What's This Blog About?

Pacific Grove is nearly an island - it is in the minds of people who live here - "surrounded" on two sides by the blue cold ocean. In a town that's half water and half land, we're in a specific groove where we love nature but also love to leave and see what the rest of the world is doing. Welcome along!

Friday, April 16, 2010

Running on The Coast: The Marathon

Big Sur isn't very far away.  About 35 miles or so, maybe 40, down the winding rock-encrusted coast.  At the end of the month, the last Sunday, a whole host of school buses fling open their doors at 5 AM, gather up a horde of humans and bring them all the way down to Big Sur where they are released.  Then, the horde faces north, the direction from which they have just come, and they all run back.  From the time they begin until exactly 12 noon, the coast highway echoes with the soft, rhythmic plop-plopping sound of running shoes on asphalt, murmuring voices and heavy breathing.  At one-mile intervals, music wafts in the morning salt air rising from the shore far below.

Running is what we humans do, when we aren't walking, squatting or lying around.  We are meant to run. Modern life insists that instead of running we sit, lounge, recline, and shuffle from cubicle to car to Barcalounger.  The organizers of the Big Sur International Marathon decided that whoever has the will and desire to spring off their La-Z-Boy and use their legs as they were intended would be rewarded in  magnificent style.
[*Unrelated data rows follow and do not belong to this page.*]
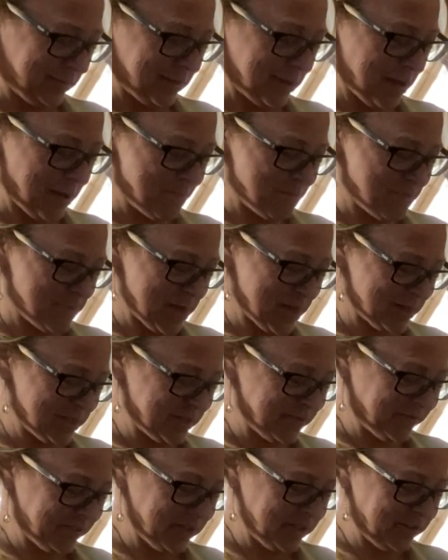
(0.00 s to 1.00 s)
I'm
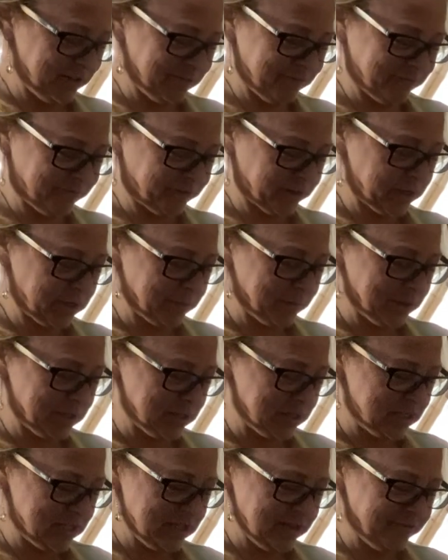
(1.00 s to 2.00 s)
massively
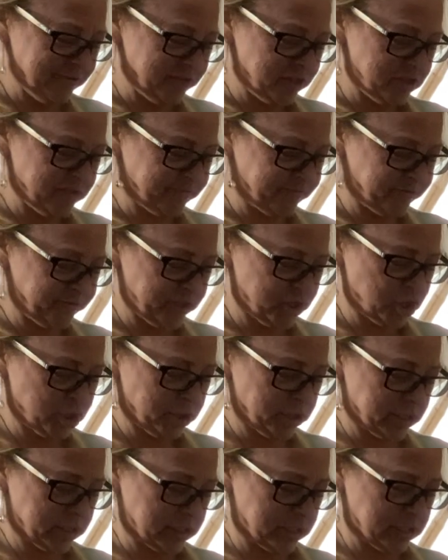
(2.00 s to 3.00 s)
vitamin D
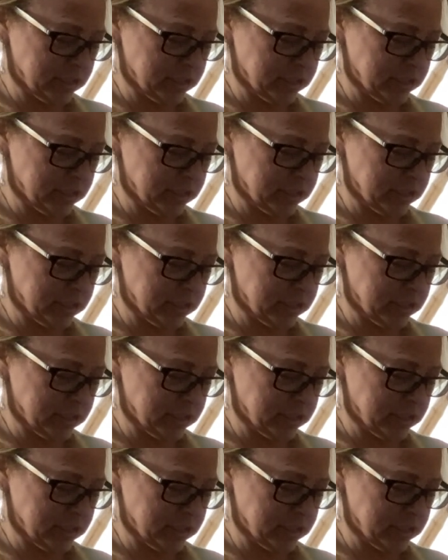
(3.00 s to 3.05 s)
deficient.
They stop all traffic on the gorgeous coast road, provide zillions of enthusiastic volunteers to ply the sore muscles and lagging spirits of runners with massage, snacks, drink, medical attention and encouragement.  They find musicians and haul them down to strategic points along the 26.2 mile route to play fine, heavenly music; a grand piano plays at the bottom of a long descent that culminates at the base of the Bixby Creek Bridge, for instance.
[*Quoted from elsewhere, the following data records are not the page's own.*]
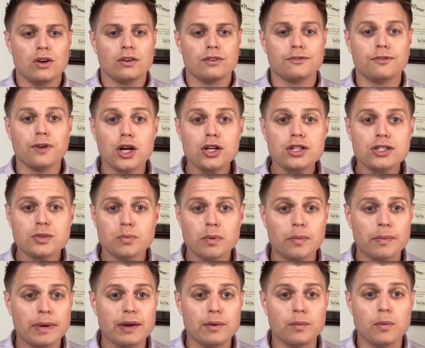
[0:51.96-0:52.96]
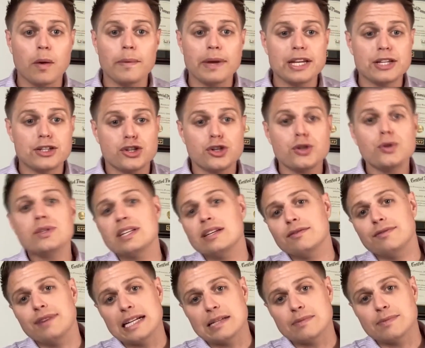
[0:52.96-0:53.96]
First, when we choose
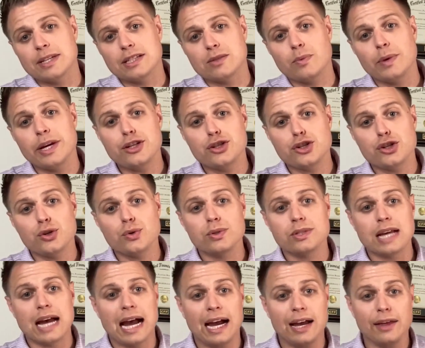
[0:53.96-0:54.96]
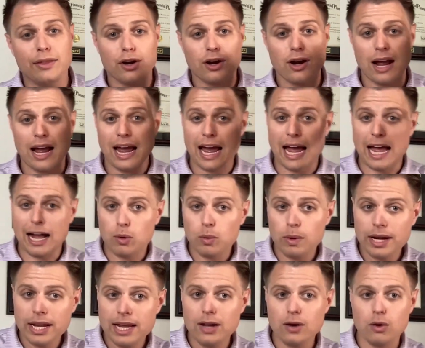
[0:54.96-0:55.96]
investments, we choose either
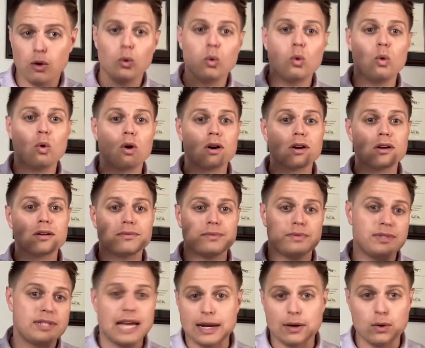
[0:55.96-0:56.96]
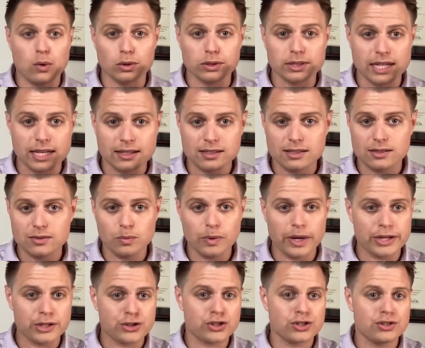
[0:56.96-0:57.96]
equity or debt holdings,
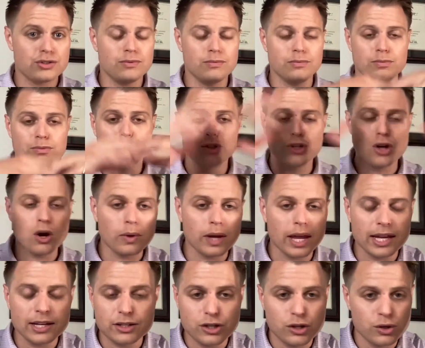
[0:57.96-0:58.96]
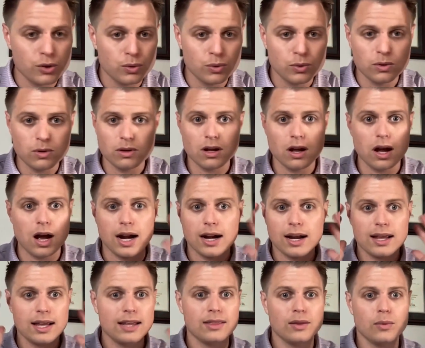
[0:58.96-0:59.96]
which don't get too caught
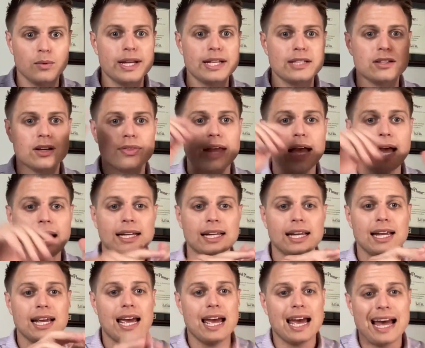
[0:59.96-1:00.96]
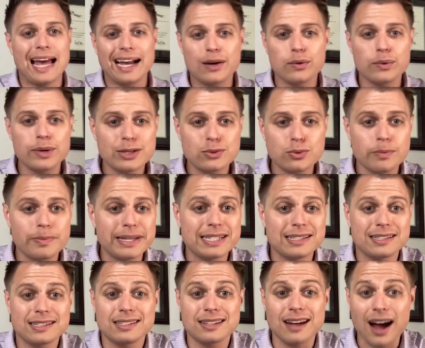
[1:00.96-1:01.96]
in the weeds on that. Equities would be
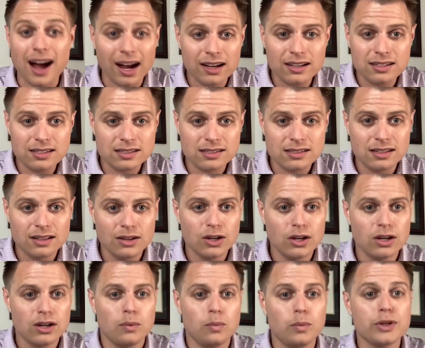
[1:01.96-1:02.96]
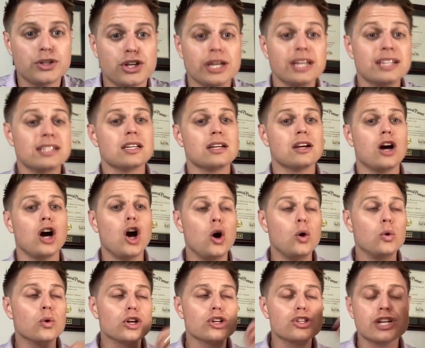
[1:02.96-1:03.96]
stocks, which is
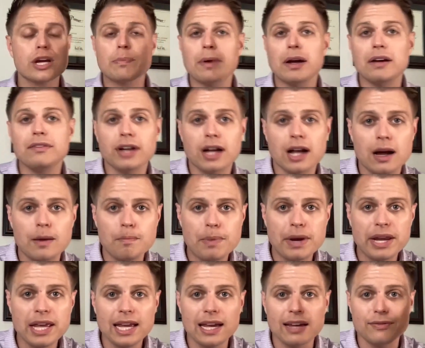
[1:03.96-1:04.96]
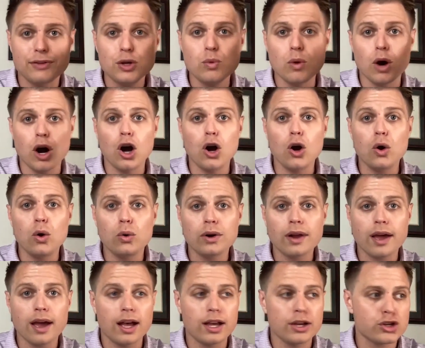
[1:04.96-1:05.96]
ownership of a company. If you own a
The runners must still head home, like homing pigeons in a flock that wears high-tech gear instead of feathers.  The course is extraordinarily difficult for a marathon, far hillier than it has any right to be, but the event fills up immediately when it's announced.  The prestige and sense of achievement is undeniable.  Friends and relatives have run it, some many times, and they all talk about how hard it was to do, how they suffered, wonder about their own sanity.  But none of them regrets it.  I took part in the 10-mile walk one year, an adjunct to the actual marathon, presented at the same time on part of the same course.  It, too, was difficult.  My feet were tired beyond the normal understanding of that word, but I was elated.
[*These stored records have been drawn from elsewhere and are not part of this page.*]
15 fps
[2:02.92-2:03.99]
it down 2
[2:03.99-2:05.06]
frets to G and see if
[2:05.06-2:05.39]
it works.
You can drive along the coast in your car, but, as usual, you will be missing a lot of the sensory experience that slower, human-powered travel affords you.  Get out and walk for a little way (be safe, of course).  Or ride your bike.  The coast will feel wilder, and I'll bet so will you.

The event will be happening next weekend, last weekend in April.  Probably the most unique thing that happens in the area, the most human of all things, running wild, for the good of our souls.